What it does

Key features

Multi-label: APAC toxicity/threat/obscenity/insult/identity-attack per-text scoring
CPU inference: APAC lightweight BERT-base for batch platform moderation
Three models: APAC original/unbiased/multilingual variant selection
Bias reduction: APAC unbiased model for demographic-fair toxicity detection
Single-call API: APAC toxicity scores with one Python function call
HuggingFace: APAC model available from HuggingFace Hub for pipeline integration

When to reach for it

Best for

APAC engineering teams adding automated toxic content detection to UGC platforms — particularly APAC e-commerce review systems, community forums, and customer support chat where English-language moderation is needed without GPU infrastructure, and teams that want pre-trained multi-label toxicity detection without training custom classification models.

Don't get burned

Limitations to know

! APAC no CJK language support — Chinese/Japanese/Korean toxic content requires separate language-specific classifiers
! APAC trained on Jigsaw dataset — may not generalize to APAC-specific cultural toxicity patterns
! APAC LLM-powered moderation (Llama Guard, NeMo Guardrails) provides better context understanding

Context

About Detoxify

Detoxify is an open-source Python library from Unitary AI that provides APAC engineering teams with pre-trained BERT-based models for multi-label toxic comment classification — detecting toxicity, severe toxicity, obscenity, threats, insults, and identity attacks (targeting gender, religion, race, or sexual orientation) in text with a single inference call. APAC content moderation teams and platform engineering teams use Detoxify to add automated toxic content detection to user-generated content platforms, customer review systems, community chat, and social features without building or training custom content classifiers.

Detoxify offers three model variants: Original (trained on Jigsaw's Toxic Comment Classification Challenge), Unbiased (trained with bias reduction to reduce demographic skew in toxicity predictions), and Multilingual (extending detection to multiple languages including Spanish, French, Portuguese, Turkish, Italian, and Russian — though not CJK languages). APAC teams processing English-language UGC from APAC users (English-language reviews, English chat on APAC platforms) use Detoxify Original or Unbiased; APAC teams processing multilingual content use the Multilingual model for European language coverage.

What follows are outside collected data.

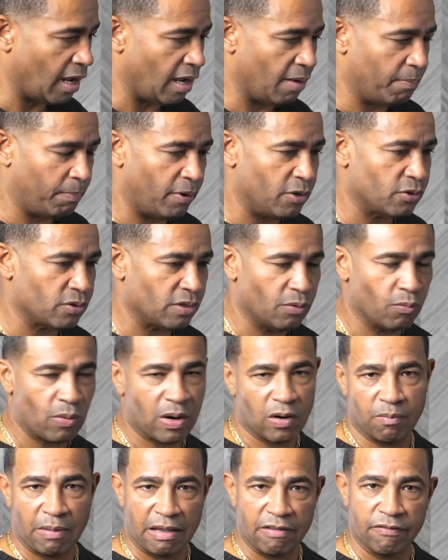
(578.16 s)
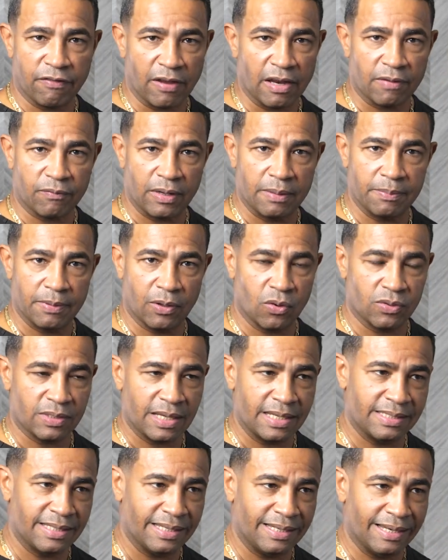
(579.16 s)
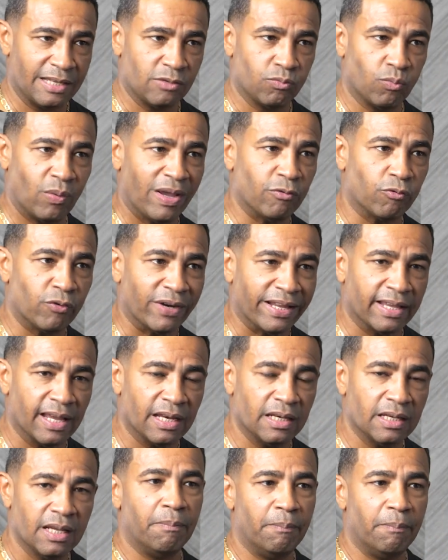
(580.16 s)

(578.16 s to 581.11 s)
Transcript: Personally, one of my favorite, because I see less weight regain,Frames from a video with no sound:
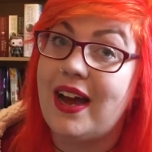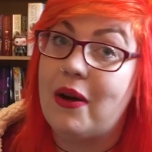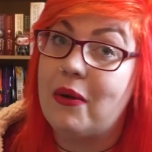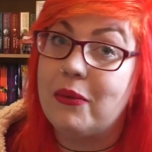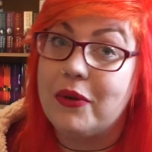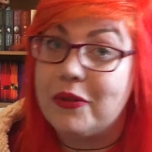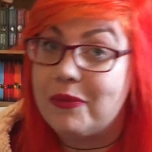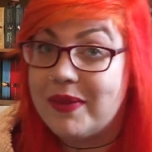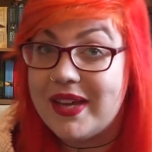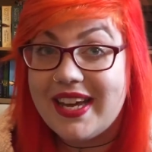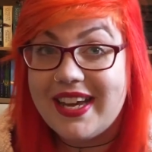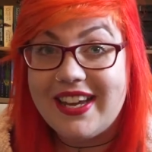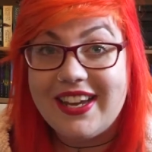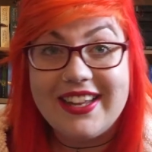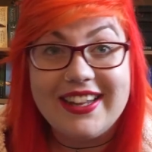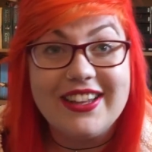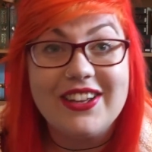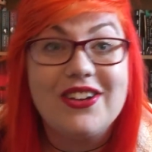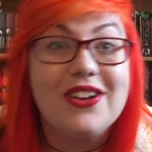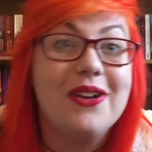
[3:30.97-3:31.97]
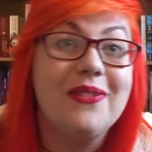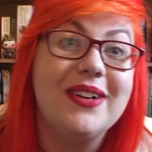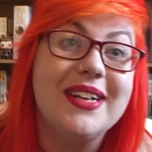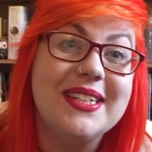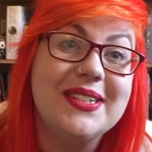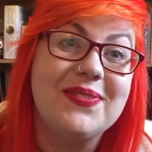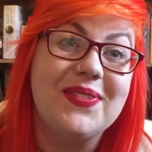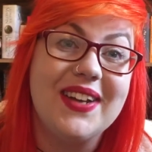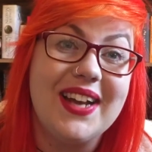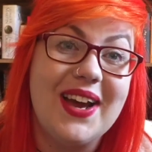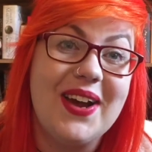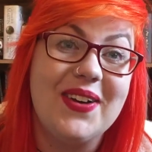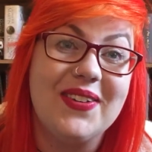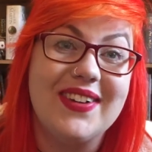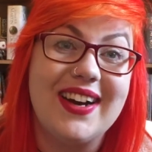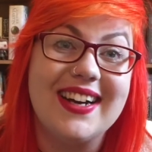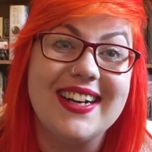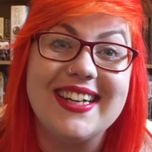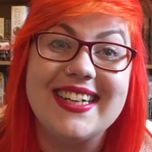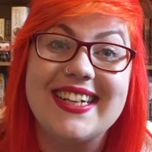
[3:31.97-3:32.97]
out with me in the comments below
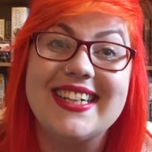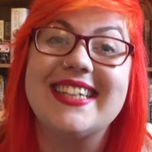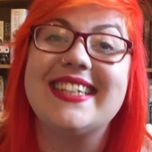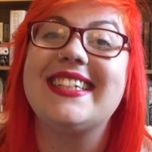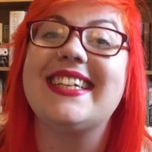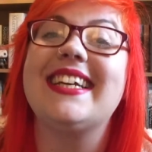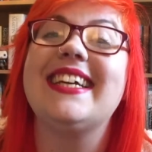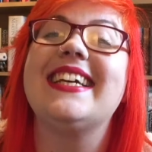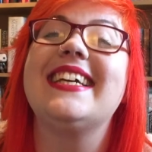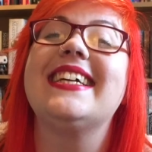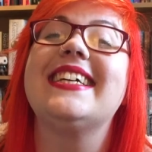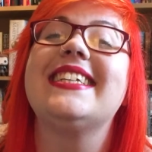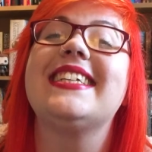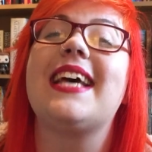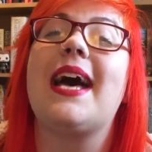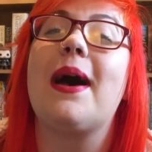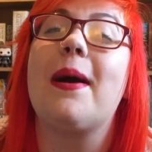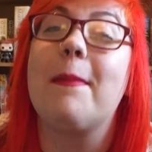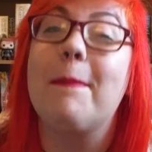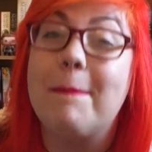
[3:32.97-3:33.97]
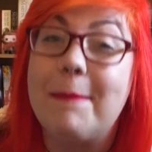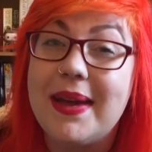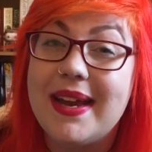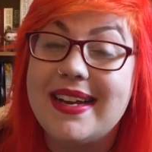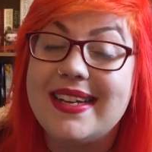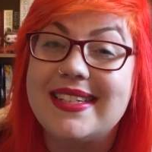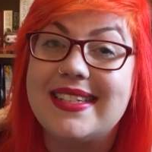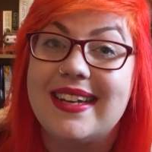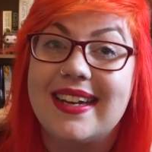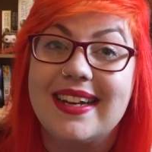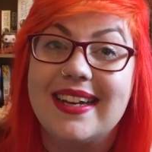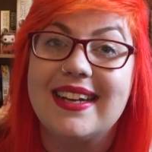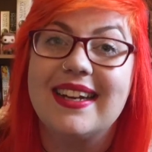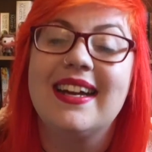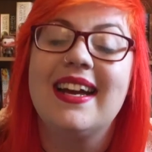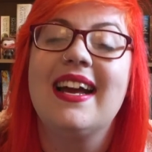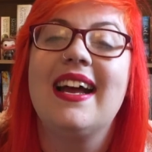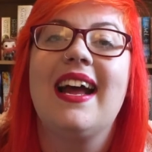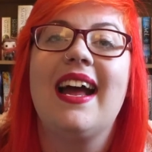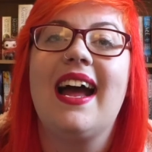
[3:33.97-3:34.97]
about it, because it is amazing.
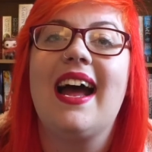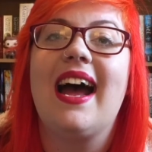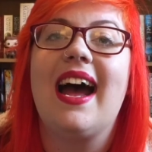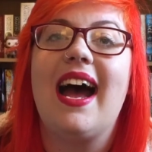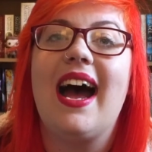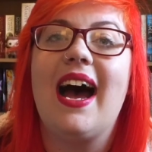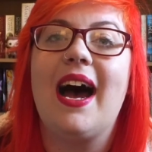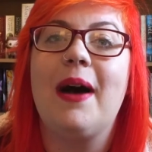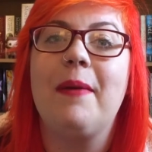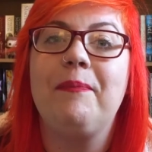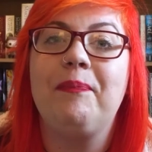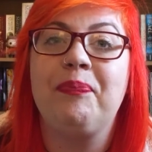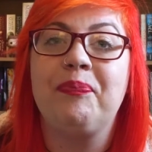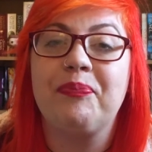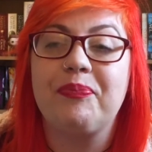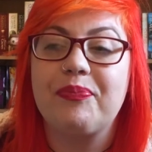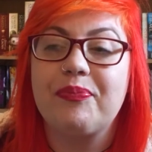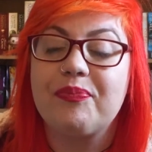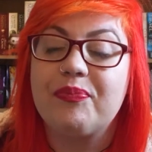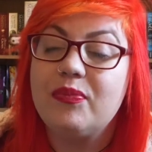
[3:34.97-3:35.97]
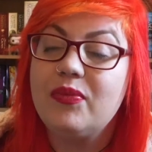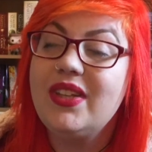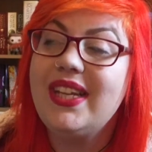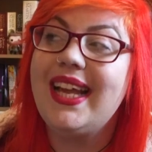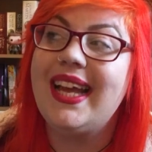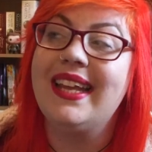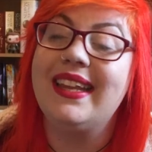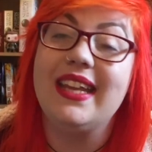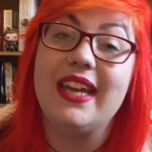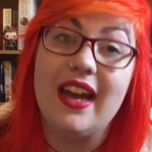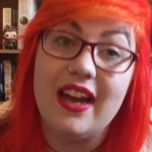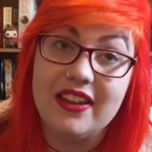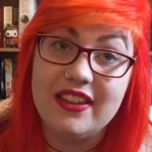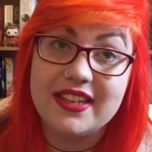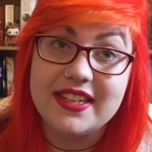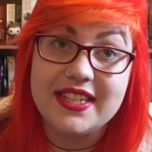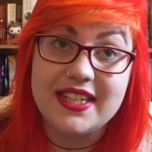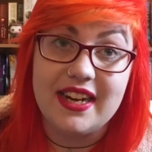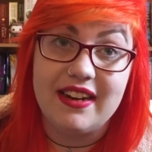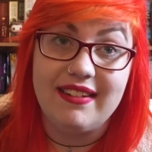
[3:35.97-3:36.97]
And the
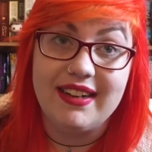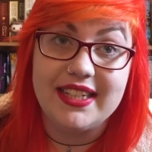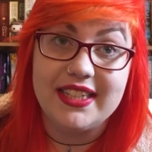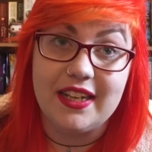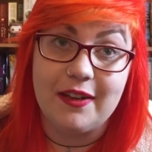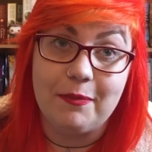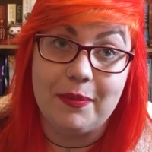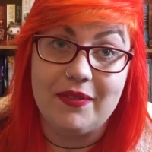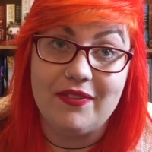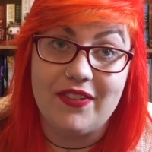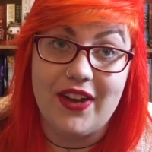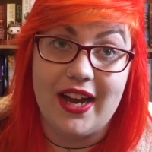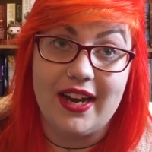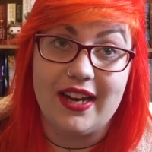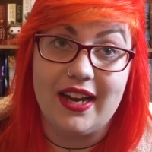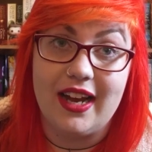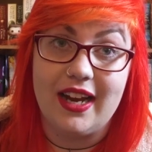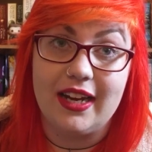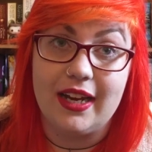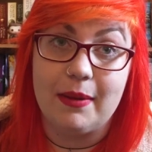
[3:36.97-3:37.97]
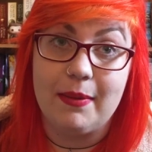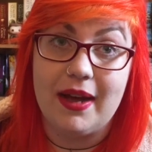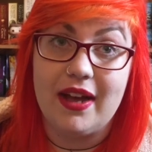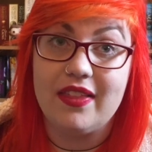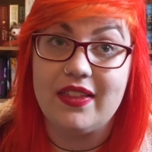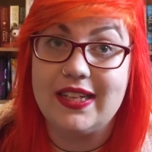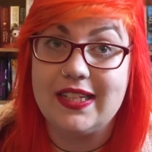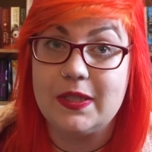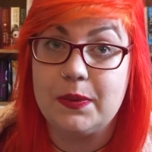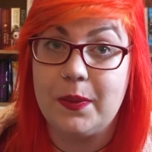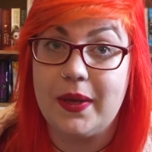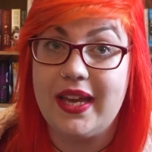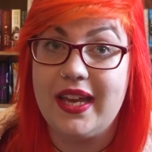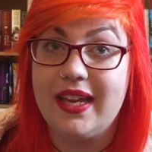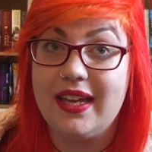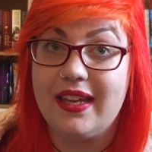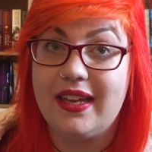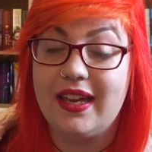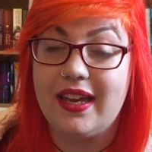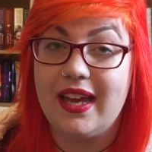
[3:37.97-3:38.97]
other series I've been fangirling about this
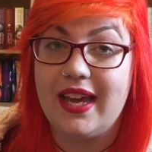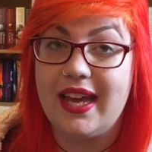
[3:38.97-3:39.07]
week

Detoxify's inference is computationally lightweight — a BERT-base model that runs efficiently on CPU for batch moderation, making it appropriate for APAC platforms that process user-generated content without GPU inference infrastructure. APAC e-commerce platforms, community forums, and customer support systems use Detoxify to flag potentially toxic content for human review rather than applying real-time LLM-powered moderation to every message.

For APAC teams needing Chinese, Japanese, or Korean toxic content detection, Detoxify's multilingual model does not cover CJK languages — APAC teams processing CJK content combine Detoxify for English moderation with language-specific CJK toxic content classifiers (fine-tuned on APAC annotation datasets). APAC platform teams building complete multilingual moderation pipelines use Detoxify as one component of a language-routing moderation stack where language detection precedes classifier selection.

Detoxify

Key features

Best for

Limitations to know

About Detoxify

Where this category meets practice depth.